Jesus, nearly a year on.

And what have we all learnt?  "Fuck-shit-tits All" to make up a phrase from RAY TC Milland MC, iv! 
Legs redder and fatter, more margarine in the eyelashes; all that. 

It's a stitch up!

Anyone?

Aubrey Barkus

Quote from: can't remember now, whoosh doesn't it go so fast?!  Some fucker anyway.If you really needed to free up some space, bear in mind that Ask Aubrey hasn't seen any activity for eons!

ha Ha!  That's because these days I'm the only one who can post in here!  Special privileges and all that!

The wonderful thing about Aubreys
Is Aubreys are wonderful things!
Their tops are made out of rubber
Their bottoms are made out of springs!
They're bouncy, trouncy, flouncy, pouncy
Fun, fun, fun, fun, FUN!
But the most wonderful thing about
Aubreys is - I'm the only one!

In a misguided attempt to sort of see that through I drank some spring water (well, ok, old piddle in a wrong bottle - BIG BAD SLEEPY PISS MISTAKE) and shoved an eraser up my arse.
I then gave being "bouncy, trouncy, flouncy" and indeed, subsequently, "pouncy," a go, but got my top lip caught on the sash window lock and had to semaphore for assistance from some Pole in a reflective jacket giving it Billy-O to the road with a mechanical tamper.

I am hungry and very tired.

Aubrey Barkus

#3
Well well!  The window's unexpectedly been opened to let in some light to Aubrey's world once more.  For me, anyway, none of you other fuckers can add anything (see last year's post of mine above).
It's a tired kind of light, admittedly, fighting through the nicotine smear on the window panes, and just about making it to the middle of the room to highlight suspended motes of dust. 
They are falling.  It's a slow fall, sometimes reversed by tiny currents of air stirring the dust to dance, but a fall nonetheless.  Energy draining from the system.  Entropy, that's what you call it don't you?  All the clever fellows like you boys - and girls-(let's not be sexist!) reading this.
Don't fret; Aubrey's bathetic fallacy of dust isn't global.  In fact, my world has been re-energised!  Recession?
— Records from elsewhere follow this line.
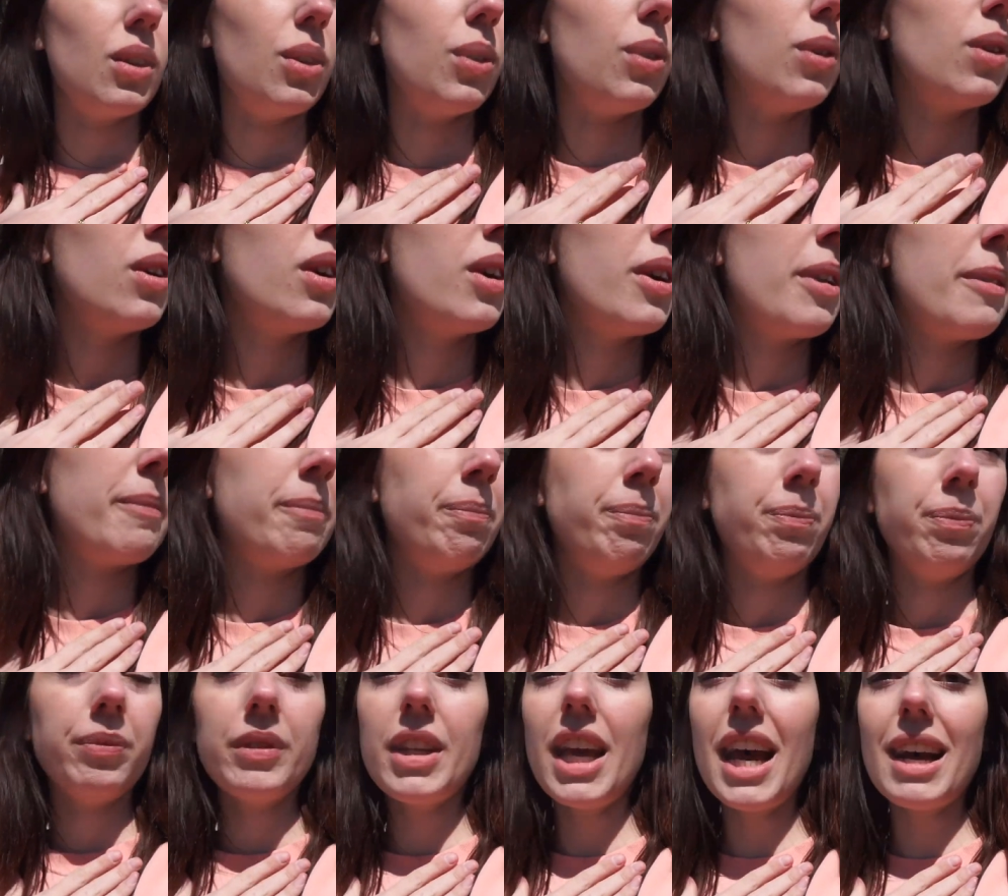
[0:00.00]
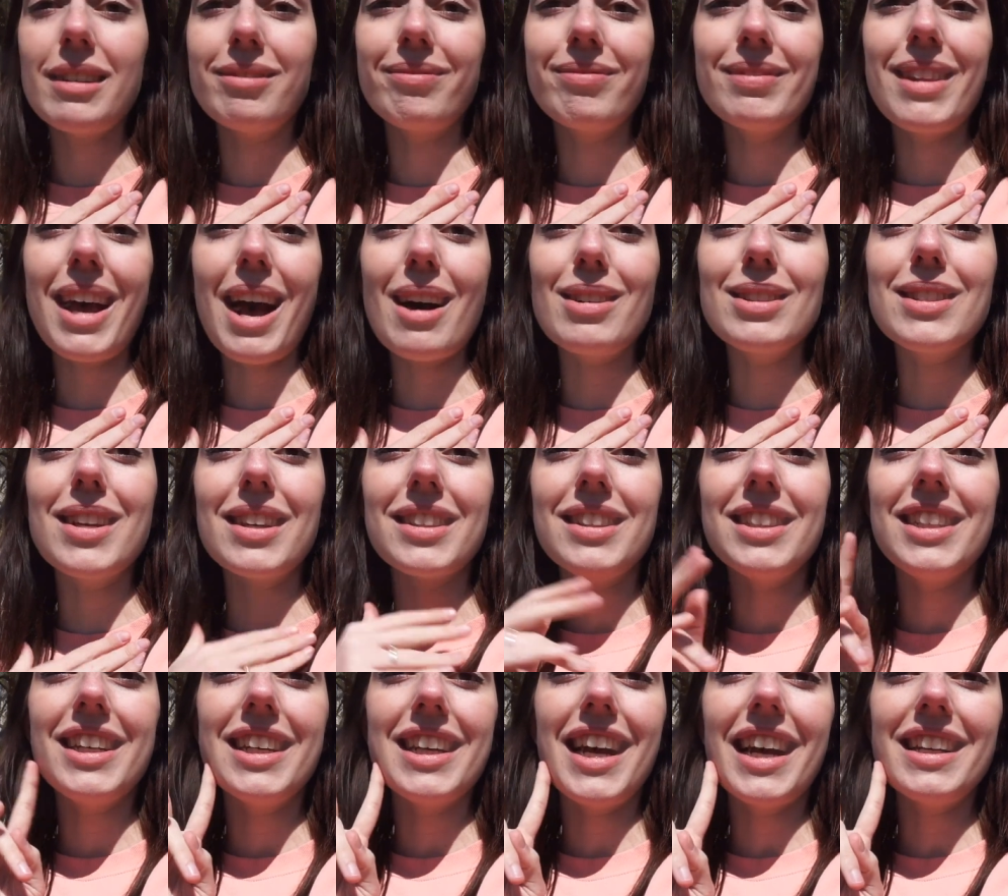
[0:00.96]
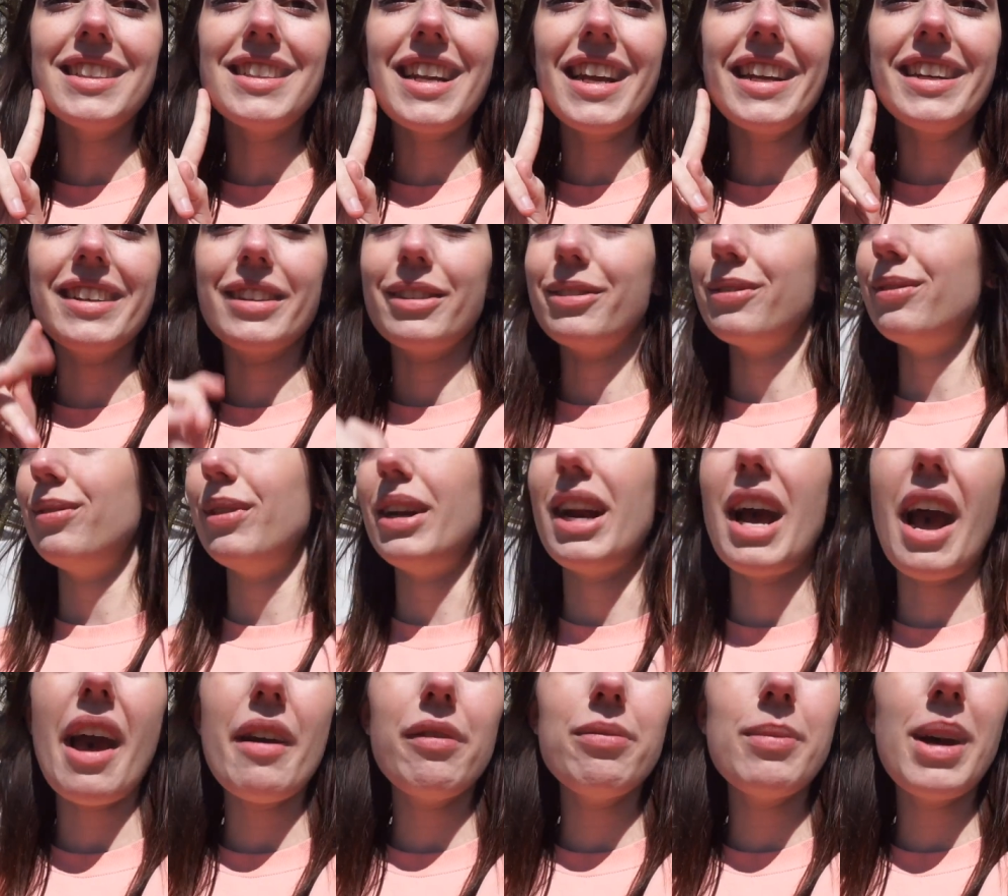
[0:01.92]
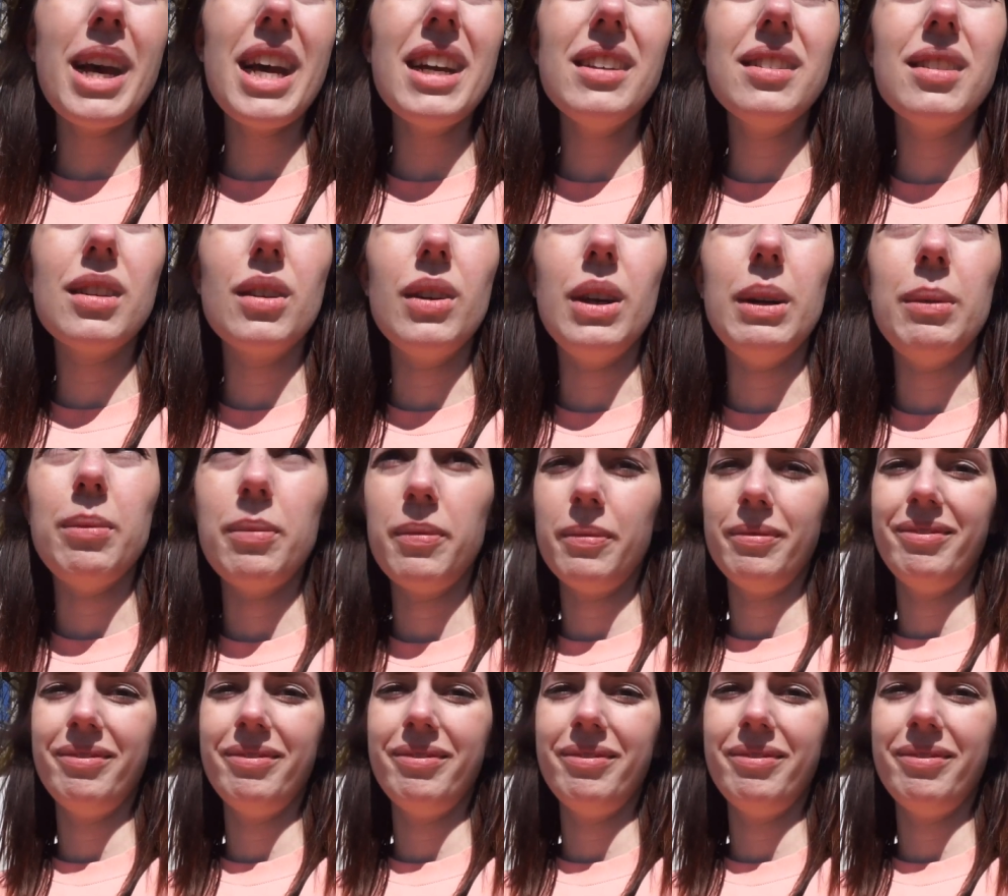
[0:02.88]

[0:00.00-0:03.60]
So yeah, I'll talk to you guys later when I have my ice cream.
Not for some of us!!  I've been bucking the trend providing trickle-down economic support to Mr Patel and others.
But how?  Well, as they say it's who you know, not what you know.  A couple of years ago I was strolling over Richmond Bridge and saw a group of youths "happy slapping" a young man.  Some might have carried on, on the other side, but not Aubrey!  Like the Good Samaritan I weighed in and got involved!  (also, the other side was blocked by some roadworks.)
I might not have a left hook like Henry Cooper or the kung-fu skills of "Jackie" Chan but once I sit on a youth, consider that youth sat upon!
Anyway, I bumped into the victim last week - he now runs a sandwich shop, remembered me and was able to put some acting work my way!
There's more skill than you might expect portraying a large foam advertising bun.  His sales are up, I have cash monies to my name and the heat rash from the costume soon passes.  I've ignored entropy and turned the tide!  Aubrey is ahead!
I soon forgave the child who called me "a saggy fat loser."  He was right of course, but now I'm a saggy fat loser with a bottle of Jamesons and a Chicken Tikka in his Welsh dresser, so who's the winner there?!

Unfortunately I am writing this from inside the bun suit, as the fabric fastening ties seem to have become superglued together somehow.  Sabotage, I suspect.
I can get the Jamesons to my lips through the hole where I ripped away the foam chorizo, but I fear the Chicken Tikka may be more of a problem.
If anyone in the South West London area could help, please PM for my address. 

Help Free the Bun One!

Aubrey Barkus

Back at the top of the forum for a moment!
Update: just back from swiping a piece of brisket from the poshos who've moved in over the back wall.  You'd have been proud of me- I was like a cat, in and out of their utility room while they watched Secret Millionaire!  A cat dressed in Tesco bin liners with just a bit of sick (garlic naan plus some orange crayons) in its whiskers, not that you'd notice.  Though the man from Foxtons did.  He was showing the flat next door when I got back in. I told him I was "Just Some Performance Art."  Am trying to cook the brisket with a series of Clipper lighters (five for a pound).  To be frank, it's not going well.